Why I made pkgr.io – digressions on software packaging - crohr
http://blog.pkgr.io/post/81988994454/why-i-made-pkgr-io-digressions-on-software-packaging

======
mwcampbell
A problem with the Heroku/pkgr approach to handling dependencies is that
applications using this approach can never fully follow the advice provided
under "Dependencies" in the 12-factor guidelines
([http://12factor.net/dependencies](http://12factor.net/dependencies)),
because some libraries are always outside the scope of RubyGems, pip, npm, or
whatever language-specific package system the app is using. Heroku works
around this problem, rather than dealing with it directly, by including a
hodgepodge of packages in the Cedar base system. If you have a Heroku account,
create an app, run a one-off shell process, and look at all the packages that
are installed (e.g. by looking at /var/lib/dpkg/info/*.list). Or look at how
Dokku and Flynn approximate this poorly defined base system by looking at
[https://github.com/progrium/cedarish](https://github.com/progrium/cedarish).
I suspect that pkgr will need to do the same.

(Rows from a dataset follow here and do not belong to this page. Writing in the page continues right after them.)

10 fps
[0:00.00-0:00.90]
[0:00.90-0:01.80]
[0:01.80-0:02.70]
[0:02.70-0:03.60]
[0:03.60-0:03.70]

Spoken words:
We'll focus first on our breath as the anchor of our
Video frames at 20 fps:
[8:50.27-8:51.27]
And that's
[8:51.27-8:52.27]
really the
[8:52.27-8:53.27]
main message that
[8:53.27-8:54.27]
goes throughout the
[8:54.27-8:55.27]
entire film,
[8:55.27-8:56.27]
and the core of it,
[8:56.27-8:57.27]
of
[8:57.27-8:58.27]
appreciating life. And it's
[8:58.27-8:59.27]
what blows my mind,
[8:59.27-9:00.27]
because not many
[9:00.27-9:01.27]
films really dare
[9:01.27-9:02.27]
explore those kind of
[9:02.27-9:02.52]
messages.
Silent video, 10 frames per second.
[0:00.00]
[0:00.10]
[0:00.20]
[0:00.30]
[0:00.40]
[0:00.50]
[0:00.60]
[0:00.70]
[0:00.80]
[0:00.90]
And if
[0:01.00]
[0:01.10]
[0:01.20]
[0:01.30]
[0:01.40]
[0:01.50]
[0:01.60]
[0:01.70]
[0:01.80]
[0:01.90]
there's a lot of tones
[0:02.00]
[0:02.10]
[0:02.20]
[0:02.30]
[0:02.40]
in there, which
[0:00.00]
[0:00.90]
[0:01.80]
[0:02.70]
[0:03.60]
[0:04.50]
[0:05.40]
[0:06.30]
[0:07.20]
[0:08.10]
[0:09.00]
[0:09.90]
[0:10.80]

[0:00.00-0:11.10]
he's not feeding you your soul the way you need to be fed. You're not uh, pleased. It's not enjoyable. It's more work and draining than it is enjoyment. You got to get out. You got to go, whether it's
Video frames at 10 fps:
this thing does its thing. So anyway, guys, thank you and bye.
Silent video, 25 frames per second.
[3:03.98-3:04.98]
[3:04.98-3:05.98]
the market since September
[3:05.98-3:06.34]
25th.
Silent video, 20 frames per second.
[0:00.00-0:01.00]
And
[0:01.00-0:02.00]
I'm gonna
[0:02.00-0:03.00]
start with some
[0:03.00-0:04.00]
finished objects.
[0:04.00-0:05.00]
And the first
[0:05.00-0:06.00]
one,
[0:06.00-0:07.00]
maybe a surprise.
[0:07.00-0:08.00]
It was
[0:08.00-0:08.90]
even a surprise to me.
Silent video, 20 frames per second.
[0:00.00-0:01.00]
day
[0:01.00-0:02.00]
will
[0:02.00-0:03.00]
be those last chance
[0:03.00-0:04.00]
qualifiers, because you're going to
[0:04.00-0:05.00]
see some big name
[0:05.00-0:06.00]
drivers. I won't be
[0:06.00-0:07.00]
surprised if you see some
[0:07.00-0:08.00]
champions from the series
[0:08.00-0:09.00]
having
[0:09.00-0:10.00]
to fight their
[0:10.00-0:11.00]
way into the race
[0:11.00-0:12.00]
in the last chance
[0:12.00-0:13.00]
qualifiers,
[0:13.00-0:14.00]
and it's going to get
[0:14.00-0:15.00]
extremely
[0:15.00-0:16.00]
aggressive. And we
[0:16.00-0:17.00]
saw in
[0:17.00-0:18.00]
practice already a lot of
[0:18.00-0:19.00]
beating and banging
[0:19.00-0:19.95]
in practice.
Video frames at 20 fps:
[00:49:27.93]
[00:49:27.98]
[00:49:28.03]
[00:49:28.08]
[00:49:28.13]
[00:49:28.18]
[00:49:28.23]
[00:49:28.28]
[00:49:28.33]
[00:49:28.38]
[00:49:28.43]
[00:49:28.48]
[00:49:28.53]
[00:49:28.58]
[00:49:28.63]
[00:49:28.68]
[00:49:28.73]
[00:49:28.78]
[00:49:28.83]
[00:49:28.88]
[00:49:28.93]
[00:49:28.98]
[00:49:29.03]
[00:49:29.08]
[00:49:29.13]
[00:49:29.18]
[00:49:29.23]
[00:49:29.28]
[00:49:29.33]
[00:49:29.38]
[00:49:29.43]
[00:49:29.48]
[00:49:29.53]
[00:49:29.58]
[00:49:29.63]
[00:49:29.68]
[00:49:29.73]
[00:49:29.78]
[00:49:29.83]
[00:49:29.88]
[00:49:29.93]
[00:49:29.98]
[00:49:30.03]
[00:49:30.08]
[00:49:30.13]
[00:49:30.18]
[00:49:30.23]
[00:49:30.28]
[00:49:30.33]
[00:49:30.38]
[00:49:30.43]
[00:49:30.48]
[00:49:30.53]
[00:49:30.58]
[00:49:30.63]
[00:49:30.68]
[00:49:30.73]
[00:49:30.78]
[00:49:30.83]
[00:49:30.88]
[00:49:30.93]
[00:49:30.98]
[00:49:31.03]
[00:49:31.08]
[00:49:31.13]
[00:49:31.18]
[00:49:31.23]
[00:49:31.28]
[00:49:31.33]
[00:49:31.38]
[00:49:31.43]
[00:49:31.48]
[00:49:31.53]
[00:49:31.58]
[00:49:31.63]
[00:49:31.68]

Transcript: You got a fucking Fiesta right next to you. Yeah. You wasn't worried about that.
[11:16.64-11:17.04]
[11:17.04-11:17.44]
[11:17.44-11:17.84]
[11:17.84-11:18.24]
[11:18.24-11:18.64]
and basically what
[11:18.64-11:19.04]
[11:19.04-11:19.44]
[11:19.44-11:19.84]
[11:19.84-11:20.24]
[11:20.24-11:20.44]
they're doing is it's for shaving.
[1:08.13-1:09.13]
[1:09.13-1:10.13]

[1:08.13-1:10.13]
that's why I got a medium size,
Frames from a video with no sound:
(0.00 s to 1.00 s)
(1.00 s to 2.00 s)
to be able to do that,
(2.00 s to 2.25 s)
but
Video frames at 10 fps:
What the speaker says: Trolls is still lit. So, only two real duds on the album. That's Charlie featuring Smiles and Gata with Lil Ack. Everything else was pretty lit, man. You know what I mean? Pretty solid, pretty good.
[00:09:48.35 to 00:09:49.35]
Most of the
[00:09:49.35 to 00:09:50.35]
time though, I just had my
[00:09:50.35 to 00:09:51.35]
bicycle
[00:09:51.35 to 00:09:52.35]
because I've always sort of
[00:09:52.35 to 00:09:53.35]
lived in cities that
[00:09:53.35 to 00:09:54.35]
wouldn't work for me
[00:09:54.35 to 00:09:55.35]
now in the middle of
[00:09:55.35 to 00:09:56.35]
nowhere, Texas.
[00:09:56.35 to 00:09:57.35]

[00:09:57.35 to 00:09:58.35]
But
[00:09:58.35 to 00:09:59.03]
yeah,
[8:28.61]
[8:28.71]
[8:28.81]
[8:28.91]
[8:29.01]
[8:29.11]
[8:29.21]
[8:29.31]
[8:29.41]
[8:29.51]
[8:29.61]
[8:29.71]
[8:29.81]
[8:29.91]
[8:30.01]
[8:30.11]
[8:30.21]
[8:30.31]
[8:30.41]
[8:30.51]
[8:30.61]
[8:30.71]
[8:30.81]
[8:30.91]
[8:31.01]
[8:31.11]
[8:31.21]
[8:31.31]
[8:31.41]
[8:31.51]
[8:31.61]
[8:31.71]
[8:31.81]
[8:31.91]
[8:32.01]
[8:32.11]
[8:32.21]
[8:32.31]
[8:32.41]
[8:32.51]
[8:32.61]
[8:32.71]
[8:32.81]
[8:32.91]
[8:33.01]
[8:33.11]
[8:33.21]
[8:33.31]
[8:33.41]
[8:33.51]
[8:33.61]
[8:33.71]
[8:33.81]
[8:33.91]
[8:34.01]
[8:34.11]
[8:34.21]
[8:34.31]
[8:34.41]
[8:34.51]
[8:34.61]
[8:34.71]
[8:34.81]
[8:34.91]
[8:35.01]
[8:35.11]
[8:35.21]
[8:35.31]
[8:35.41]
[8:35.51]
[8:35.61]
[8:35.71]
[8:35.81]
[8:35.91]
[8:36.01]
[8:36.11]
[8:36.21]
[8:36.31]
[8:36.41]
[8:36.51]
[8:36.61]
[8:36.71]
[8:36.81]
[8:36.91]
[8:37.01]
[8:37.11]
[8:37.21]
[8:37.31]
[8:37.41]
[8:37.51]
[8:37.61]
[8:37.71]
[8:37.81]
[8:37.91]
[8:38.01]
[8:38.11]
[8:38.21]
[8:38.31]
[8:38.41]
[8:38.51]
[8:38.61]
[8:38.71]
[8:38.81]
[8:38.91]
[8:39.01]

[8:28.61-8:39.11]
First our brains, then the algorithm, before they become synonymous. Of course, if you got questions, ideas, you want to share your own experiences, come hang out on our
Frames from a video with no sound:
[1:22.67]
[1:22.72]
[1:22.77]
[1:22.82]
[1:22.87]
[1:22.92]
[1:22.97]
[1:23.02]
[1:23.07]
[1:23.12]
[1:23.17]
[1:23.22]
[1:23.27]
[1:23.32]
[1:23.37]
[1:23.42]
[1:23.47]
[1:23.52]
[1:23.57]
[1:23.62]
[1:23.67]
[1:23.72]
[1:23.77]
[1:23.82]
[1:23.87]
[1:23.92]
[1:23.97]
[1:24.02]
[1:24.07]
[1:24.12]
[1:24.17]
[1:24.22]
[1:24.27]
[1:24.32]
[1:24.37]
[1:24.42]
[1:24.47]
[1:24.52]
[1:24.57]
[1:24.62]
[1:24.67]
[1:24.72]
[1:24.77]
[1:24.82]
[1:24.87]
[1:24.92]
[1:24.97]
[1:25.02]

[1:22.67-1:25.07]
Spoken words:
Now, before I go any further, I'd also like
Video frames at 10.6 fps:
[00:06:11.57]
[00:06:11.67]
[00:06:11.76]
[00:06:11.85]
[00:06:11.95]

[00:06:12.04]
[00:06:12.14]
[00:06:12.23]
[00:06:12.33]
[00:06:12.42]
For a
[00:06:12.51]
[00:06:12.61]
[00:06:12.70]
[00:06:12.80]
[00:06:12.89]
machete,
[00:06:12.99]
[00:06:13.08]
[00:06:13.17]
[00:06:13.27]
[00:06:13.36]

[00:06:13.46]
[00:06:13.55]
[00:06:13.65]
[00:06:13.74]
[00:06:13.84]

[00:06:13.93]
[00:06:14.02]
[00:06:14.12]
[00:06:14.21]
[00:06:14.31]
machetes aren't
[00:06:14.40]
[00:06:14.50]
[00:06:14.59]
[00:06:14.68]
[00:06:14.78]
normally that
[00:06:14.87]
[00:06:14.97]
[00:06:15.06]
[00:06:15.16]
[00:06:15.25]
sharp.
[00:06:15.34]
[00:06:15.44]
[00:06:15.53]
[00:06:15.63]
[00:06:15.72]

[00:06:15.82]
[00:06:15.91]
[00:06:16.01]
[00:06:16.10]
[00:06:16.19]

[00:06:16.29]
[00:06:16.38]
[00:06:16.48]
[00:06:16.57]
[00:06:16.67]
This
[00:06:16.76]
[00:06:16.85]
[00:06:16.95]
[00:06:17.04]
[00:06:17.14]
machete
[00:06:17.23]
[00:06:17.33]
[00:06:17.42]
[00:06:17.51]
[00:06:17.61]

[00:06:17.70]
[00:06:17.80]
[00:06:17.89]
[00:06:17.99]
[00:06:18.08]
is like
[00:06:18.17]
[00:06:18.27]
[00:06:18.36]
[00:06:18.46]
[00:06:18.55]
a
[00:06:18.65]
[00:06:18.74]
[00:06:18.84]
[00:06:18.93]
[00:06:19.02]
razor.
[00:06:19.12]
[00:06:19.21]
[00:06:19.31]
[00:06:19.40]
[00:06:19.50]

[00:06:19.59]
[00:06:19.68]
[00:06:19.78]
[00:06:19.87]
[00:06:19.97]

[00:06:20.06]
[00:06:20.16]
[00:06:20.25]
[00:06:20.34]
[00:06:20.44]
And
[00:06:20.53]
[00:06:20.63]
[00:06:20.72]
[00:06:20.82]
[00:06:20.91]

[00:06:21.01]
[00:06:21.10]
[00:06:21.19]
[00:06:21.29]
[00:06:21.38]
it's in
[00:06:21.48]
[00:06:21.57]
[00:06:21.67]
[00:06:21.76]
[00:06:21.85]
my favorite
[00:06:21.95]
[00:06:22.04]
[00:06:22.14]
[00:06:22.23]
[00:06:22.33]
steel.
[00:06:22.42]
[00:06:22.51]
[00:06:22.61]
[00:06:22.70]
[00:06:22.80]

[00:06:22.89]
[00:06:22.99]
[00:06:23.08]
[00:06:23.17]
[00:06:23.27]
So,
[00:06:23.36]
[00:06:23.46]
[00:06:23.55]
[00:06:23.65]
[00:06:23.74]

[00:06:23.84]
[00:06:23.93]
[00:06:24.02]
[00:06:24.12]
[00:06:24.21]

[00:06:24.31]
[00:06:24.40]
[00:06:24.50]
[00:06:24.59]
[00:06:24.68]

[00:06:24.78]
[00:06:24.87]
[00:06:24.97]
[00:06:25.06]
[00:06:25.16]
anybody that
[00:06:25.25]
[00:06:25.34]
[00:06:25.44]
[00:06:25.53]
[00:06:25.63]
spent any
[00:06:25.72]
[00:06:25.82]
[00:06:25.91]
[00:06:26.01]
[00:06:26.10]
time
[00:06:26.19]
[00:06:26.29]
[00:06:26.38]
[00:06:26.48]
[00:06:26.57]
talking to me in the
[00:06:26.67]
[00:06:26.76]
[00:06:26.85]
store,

EDIT: It's particularly ironic that the aformentioned section of the 12-factor
guidelines says an app shouldn't assume the existence of commands like curl
and the ImageMagick utilities, yet the Cedar base system includes both.

So it seems to me that containerization, with the whole container under the
app developer's control (unlike on Heroku), is the only way to fully implement
the 12-factor approach to dependencies. The downside is that the app developer
is now responsible for the whole stack except for the kernel, including
security-sensitive libraries such as OpenSSL. So I guess we'll need tools to
help app developers keep up with changes in the lower layers of the stack.
Another problem, for now, is that Docker isn't yet ready for production, and
isn't even targeting more conservative distros like CentOS and Debian yet.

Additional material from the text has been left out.